Asana could spend $5 million or more on OpenAI technology next year, Moskovitz said, adding that he was “very impressed with GPT-3,” the company’s previous major language model, “and even more so with GPT-4 impressed,” which was announced in March.
Moskovitz used six minutes of Asana’s 51-minute conference call in early June to tout the company’s approach to AI. He used the acronym 41 times compared to 32 AI references of Microsoft CEO Satya Nadella on his company’s earnings announcement in April. Microsoft is the main investor of OpenAI.
Asana is “just personally connected to the AI labs that are pioneering,” Moskovitz said.
The connections are actually quite profound. Altman invested in Asana in 2016. On the Asana earnings call, Moskovitz reminded analysts that his company and OpenAI “share a common board member in Adam D’Angelo,” a former Facebook tech chief who later founded online Q&A startup Quora.

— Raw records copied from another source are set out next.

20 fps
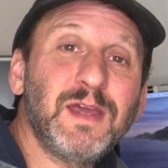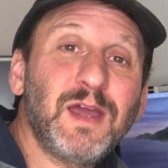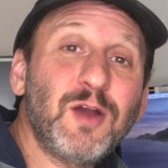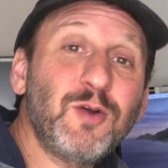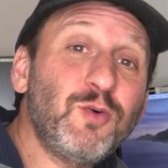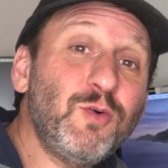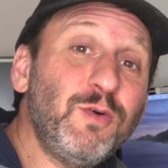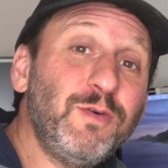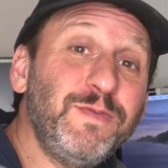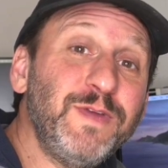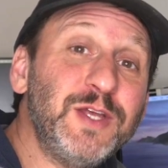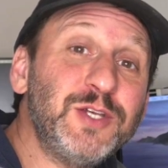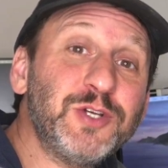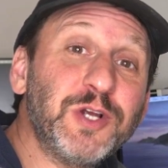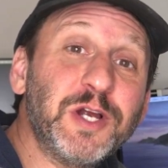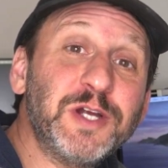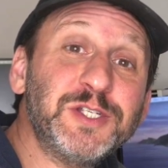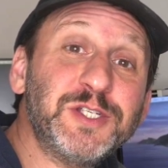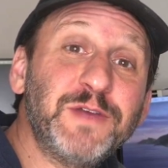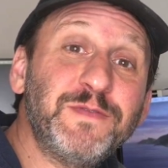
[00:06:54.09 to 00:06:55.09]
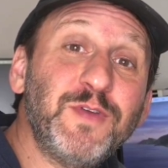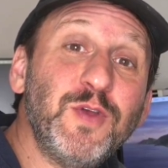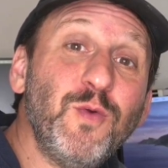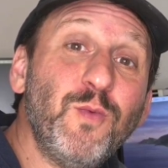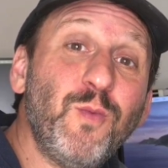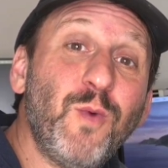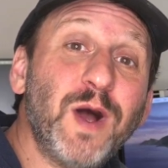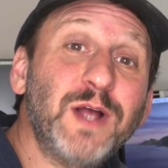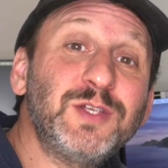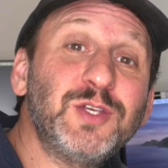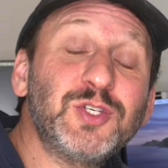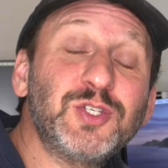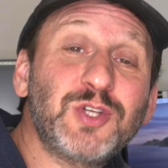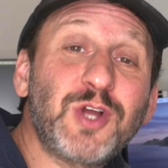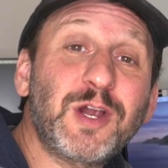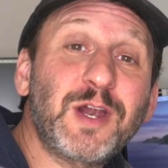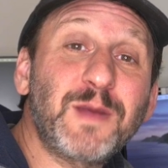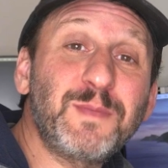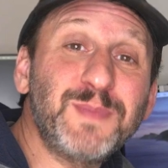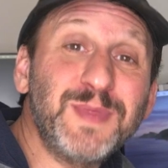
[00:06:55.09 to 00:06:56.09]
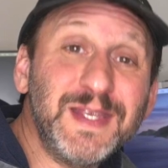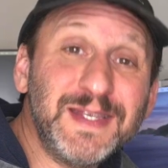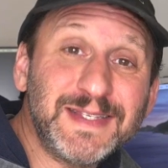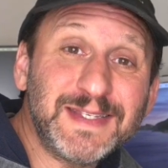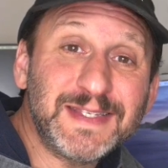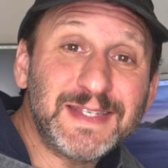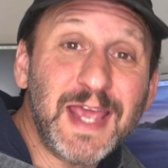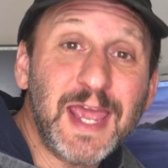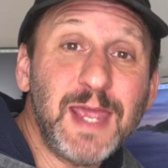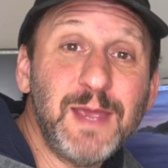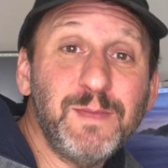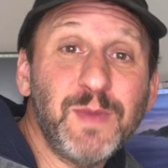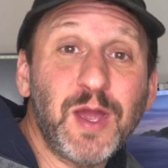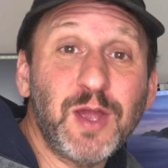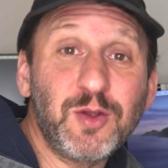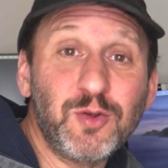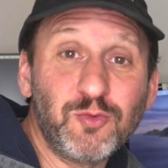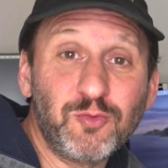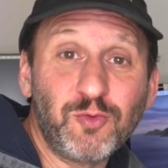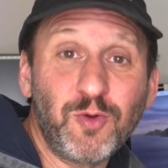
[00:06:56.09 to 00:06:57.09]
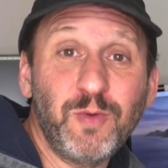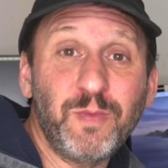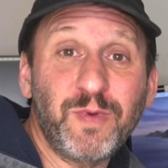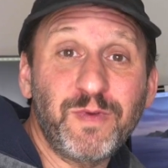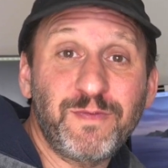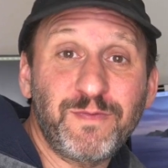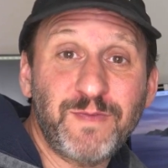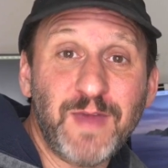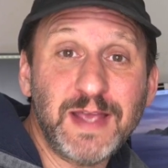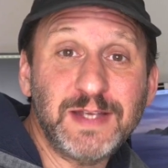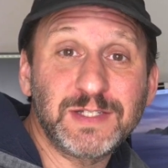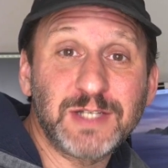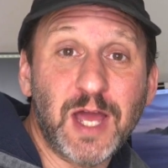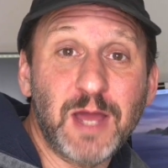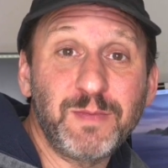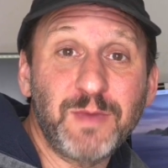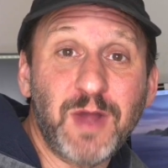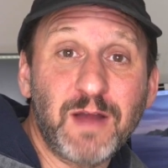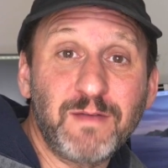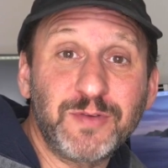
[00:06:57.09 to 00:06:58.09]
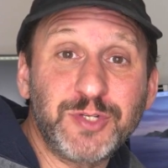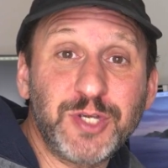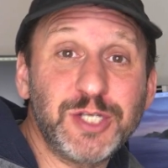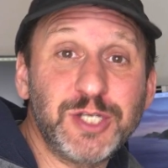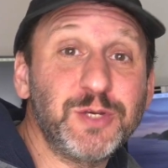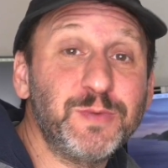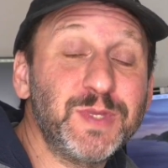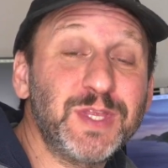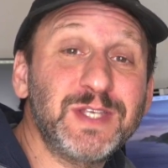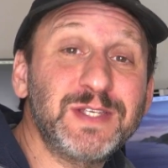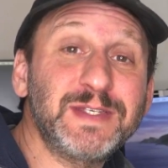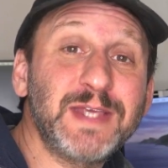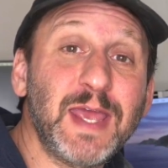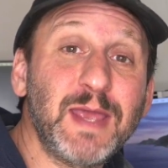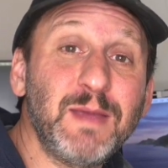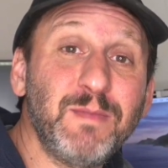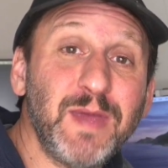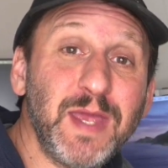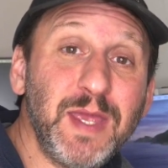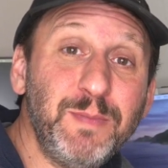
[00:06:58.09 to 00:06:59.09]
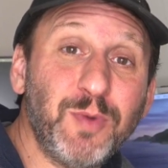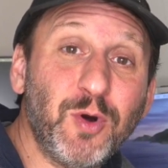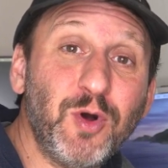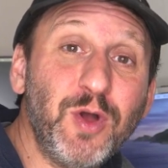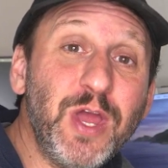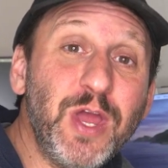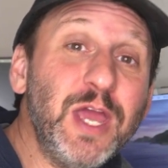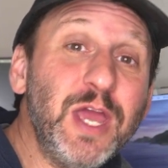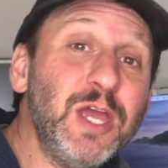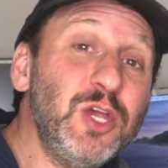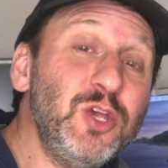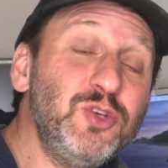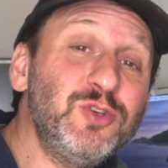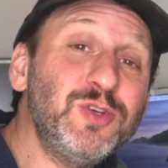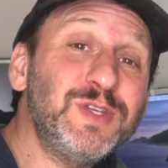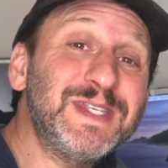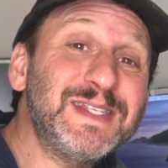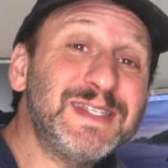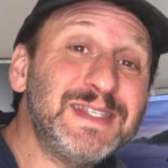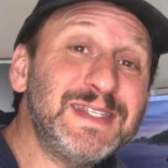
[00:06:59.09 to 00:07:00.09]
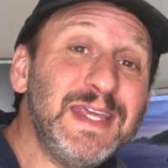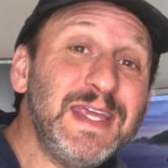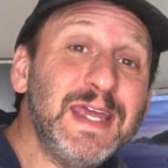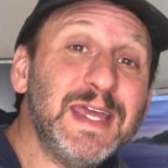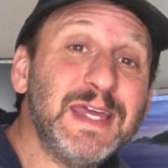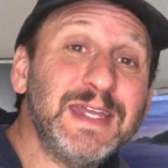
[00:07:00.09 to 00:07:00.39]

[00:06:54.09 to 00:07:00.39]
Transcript: A cool feature is if you want to start up the same group FaceTime conversation with the same people, you should see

Moskovitz invested in AI startup Anthropic in 2021, the same year he co-invested with Altman in nuclear fusion startup Helion.
Much like Altman, Moskovitz is deeply optimistic about AI and concerned about the damage it can do.

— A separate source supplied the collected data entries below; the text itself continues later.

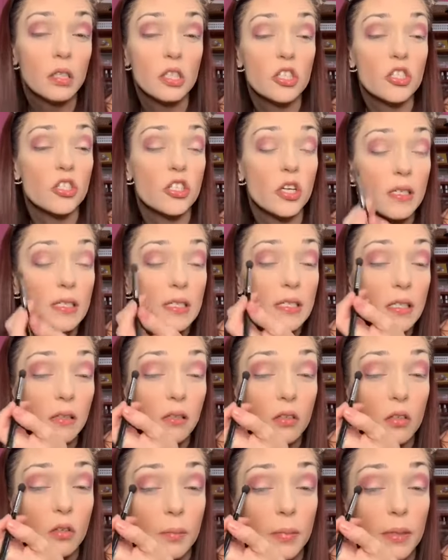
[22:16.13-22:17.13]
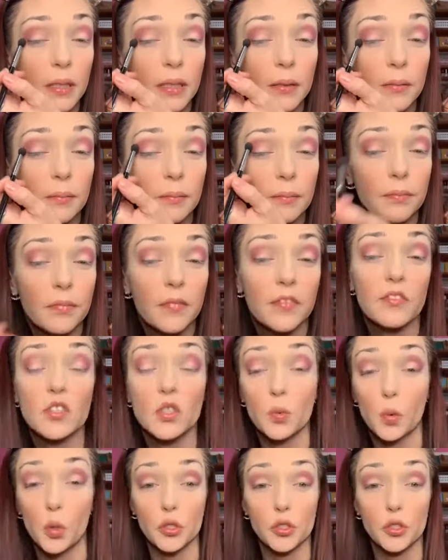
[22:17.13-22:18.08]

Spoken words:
Just a little bit. If you swirl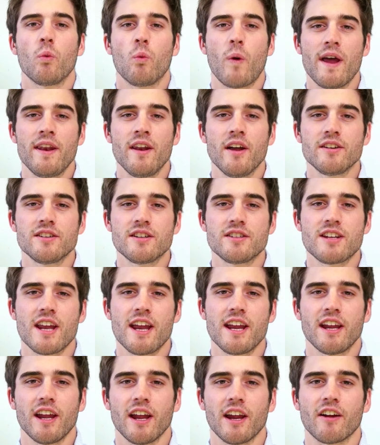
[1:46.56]
When
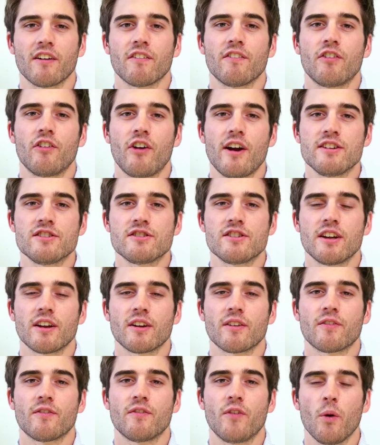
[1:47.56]
undertaking
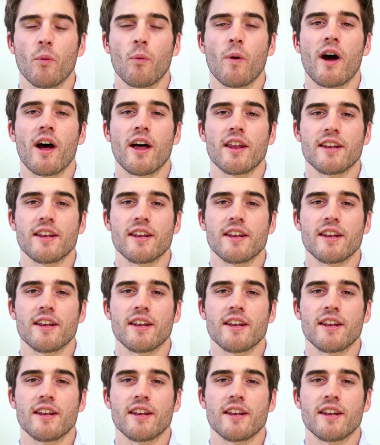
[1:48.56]
forensic footwearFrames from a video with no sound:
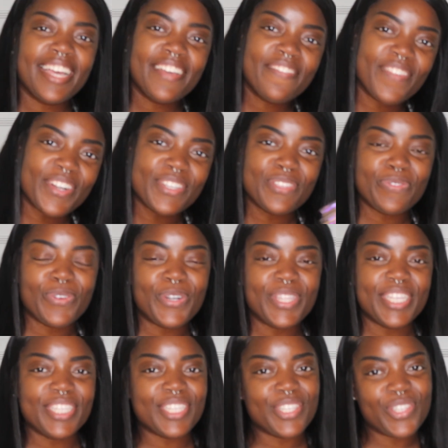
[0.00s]
first of all,
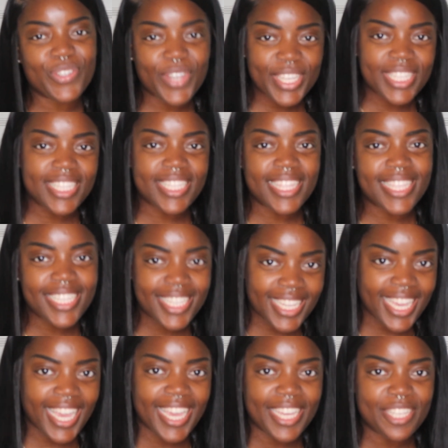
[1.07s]
let's address the
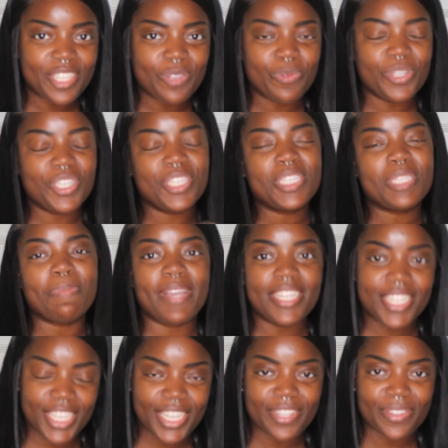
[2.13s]
change, which is my
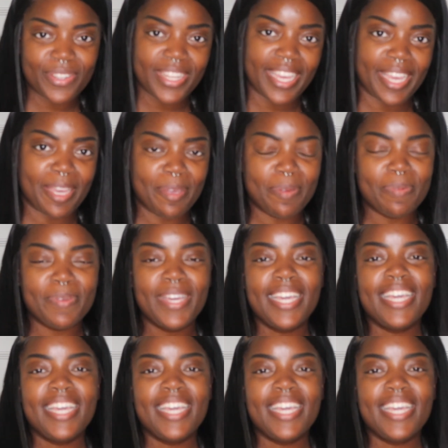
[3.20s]
channel name.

Moskovitz was one of many entrepreneurs who signed a statement in May that said, “Reducing the risk of extinction from AI should be a global priority, alongside other societal risks such as pandemics and nuclear war.” The letter came from the nonprofit Center for AI Safety.
But Moskovitz was not among the signatories to the open letter from the nonprofit Future of Life Institute in March, which called on AI labs to put the training of the most sophisticated AI models on hold for six months or more. At the top of the list of signatories Tesla CEO Elon Musk, an early proponent of OpenAI, warned that we should be very concerned about advanced AI, calling it “a greater risk to society than cars, airplanes or medicines”.
Moskovitz said Musk’s fears weren’t entirely overblown and that they both wanted “to bring this technology to the world in a safe way.”
“Elon is looking at this from multiple angles,” he said. “I think we kind of share the view on potential existential risk issues, but maybe not so much the view on AI censorship, vigilance and stuff like that.”
In December, Musk tweeted that “the danger of training AI to be awake – in other words, lie – is deadly.”
Moskovitz helped create a 12-point list of potential policy changes for US lawmakers to consider.
“What I’m most interested in is making sure that cutting-edge later generations like GPT-5 and GPT-6 go through safety assessments before they’re released into the world,” he said. “I think that requires regulation to coordinate all actors.”
In a tweet last month, he even came up with a word to express his confused views.
“Excited for KI!” he wrote.
Correction: This story has been updated to remove an incorrect reference to Anthropic’s founders.